Data extracts: Begin

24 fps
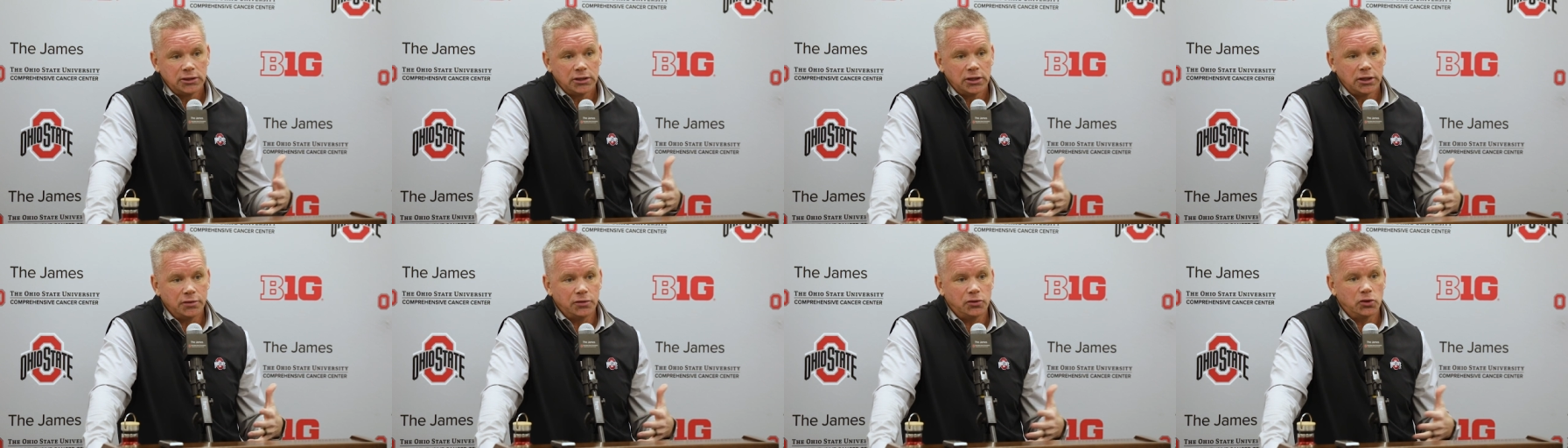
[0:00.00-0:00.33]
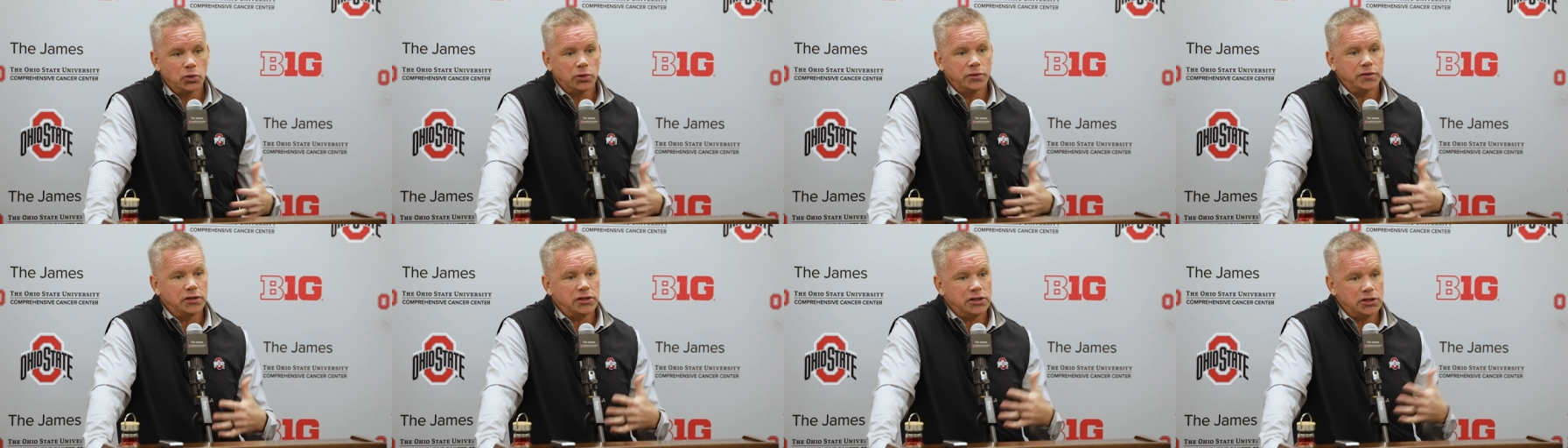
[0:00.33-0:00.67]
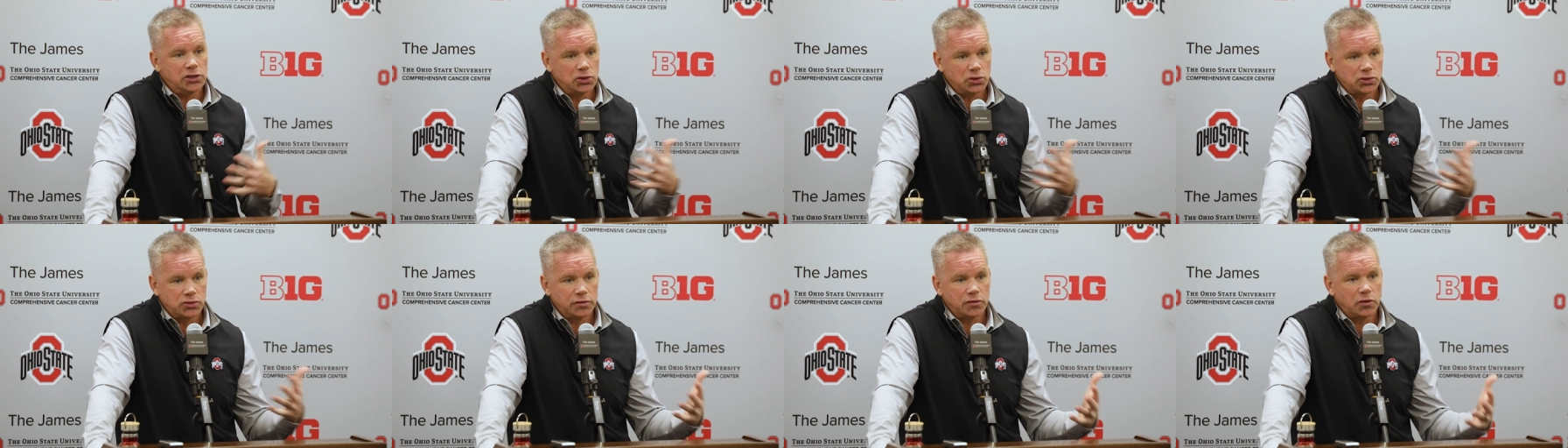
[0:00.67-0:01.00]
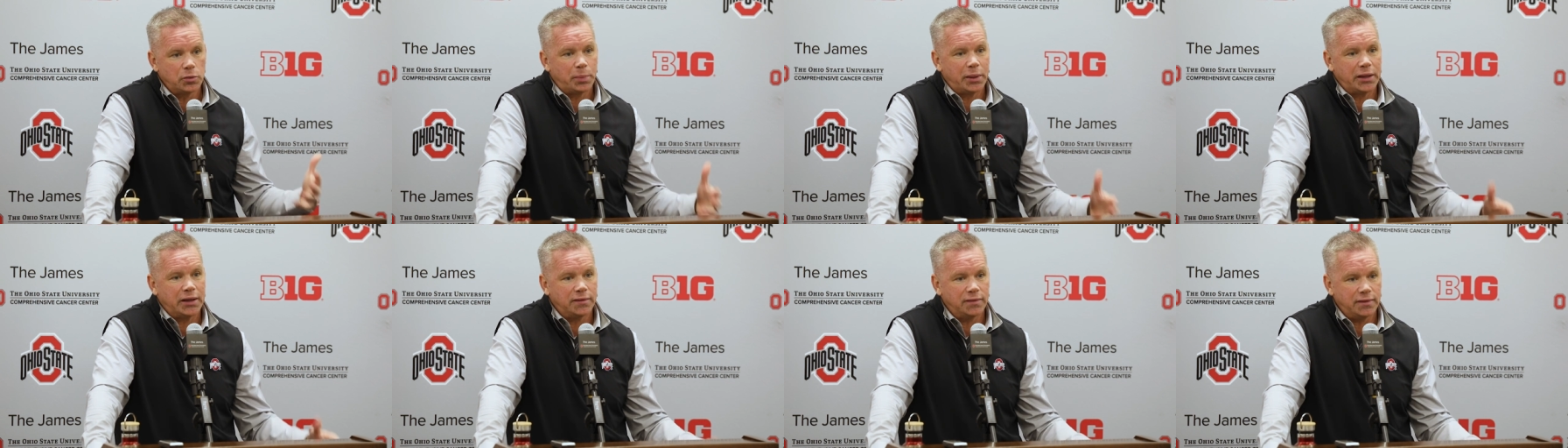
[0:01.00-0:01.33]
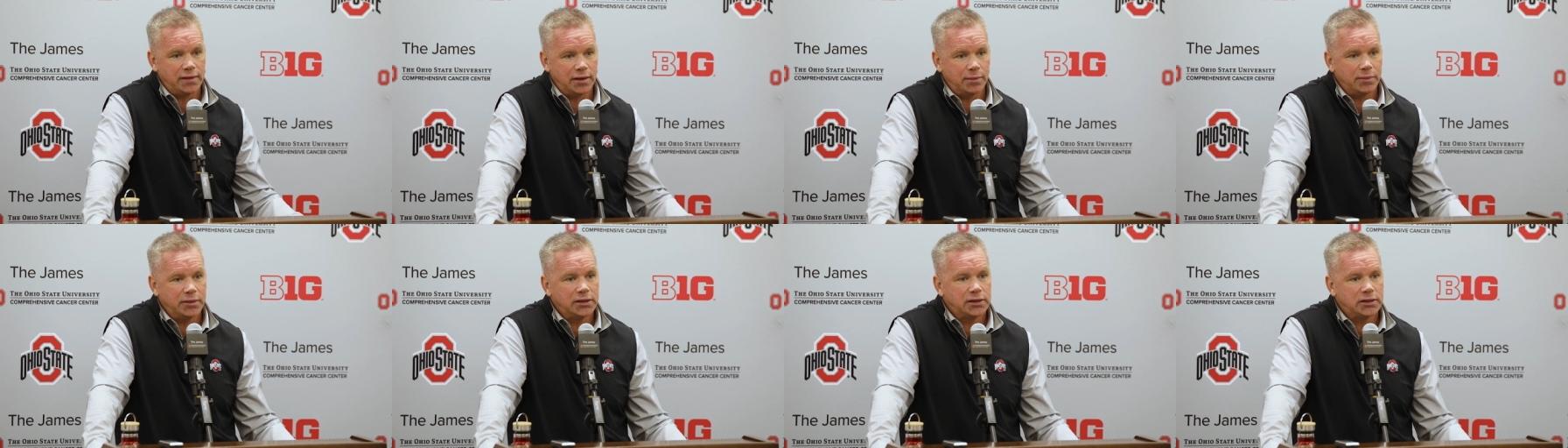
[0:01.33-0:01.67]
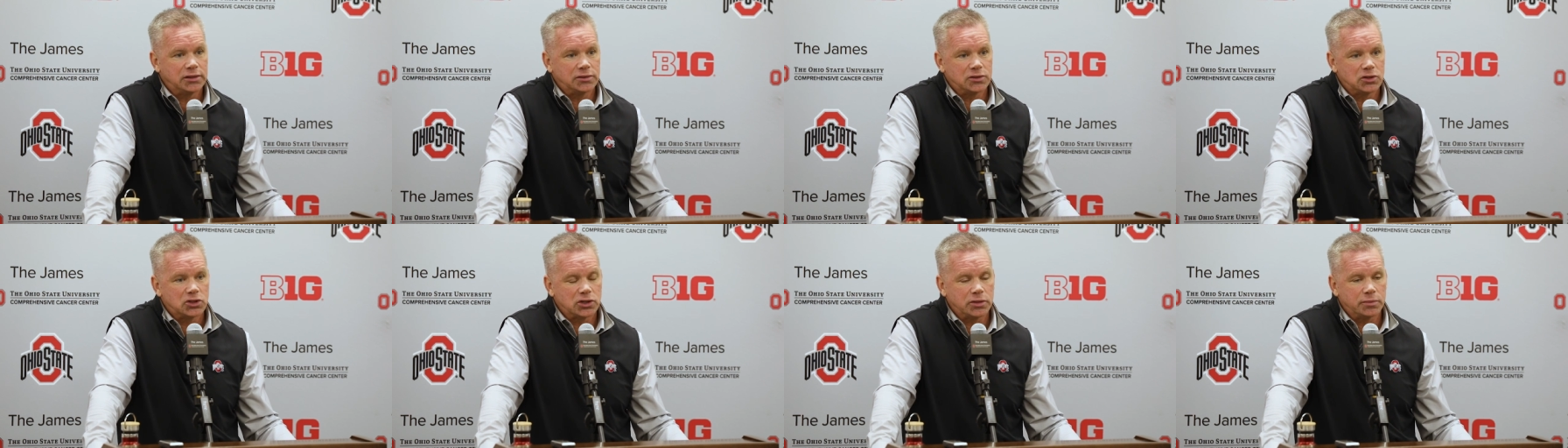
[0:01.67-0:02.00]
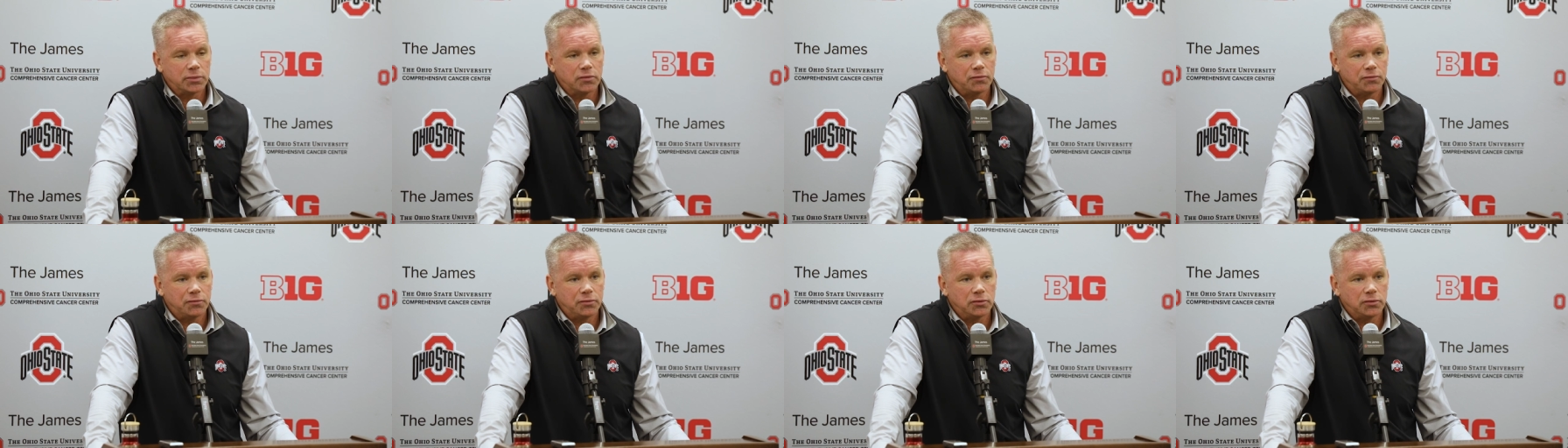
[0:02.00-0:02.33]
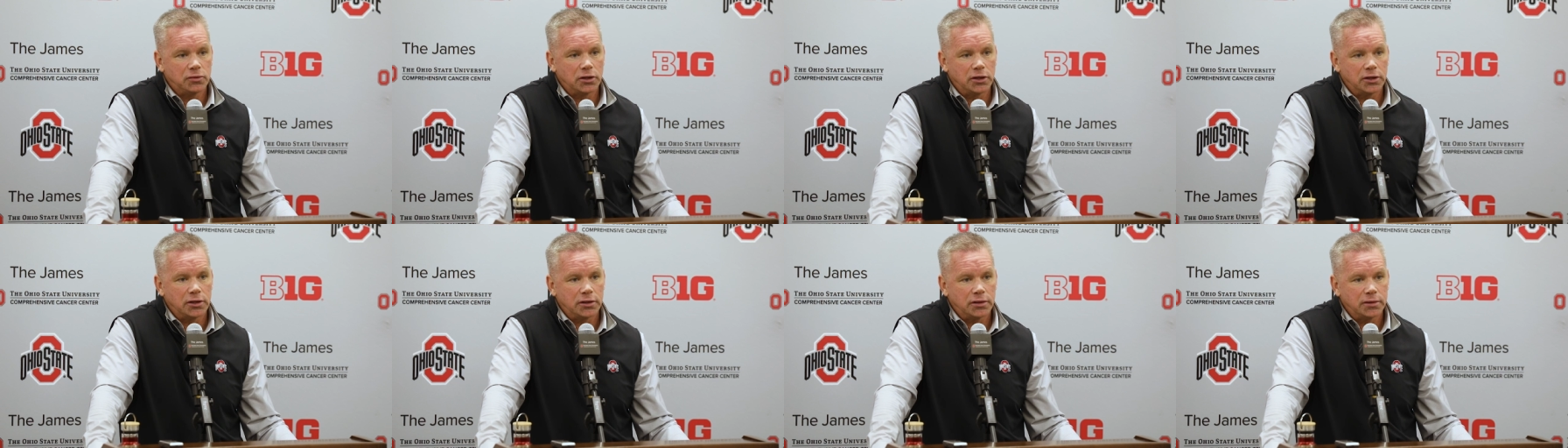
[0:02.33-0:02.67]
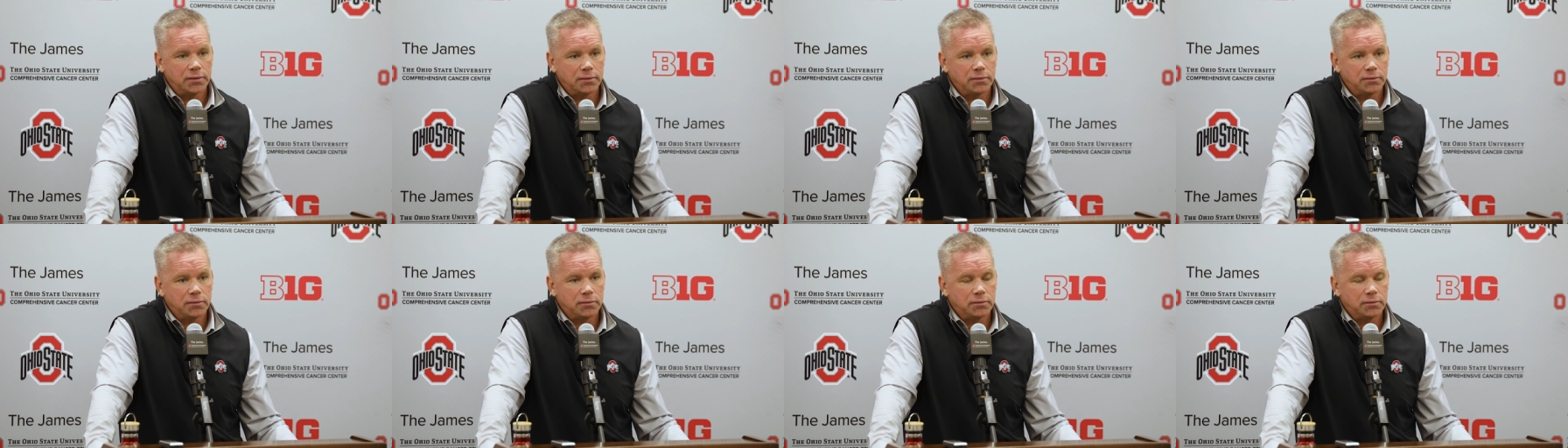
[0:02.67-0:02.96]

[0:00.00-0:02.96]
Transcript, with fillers: uh, during the years of the pandemic, and some of uh,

Data extracts: End

Task statement
Produce the entries above once more, exactly as given, with each picture left out.

Solution
24 fps
[0:00.00-0:00.33]
[0:00.33-0:00.67]
[0:00.67-0:01.00]
[0:01.00-0:01.33]
[0:01.33-0:01.67]
[0:01.67-0:02.00]
[0:02.00-0:02.33]
[0:02.33-0:02.67]
[0:02.67-0:02.96]

[0:00.00-0:02.96]
Transcript, with fillers: uh, during the years of the pandemic, and some of uh,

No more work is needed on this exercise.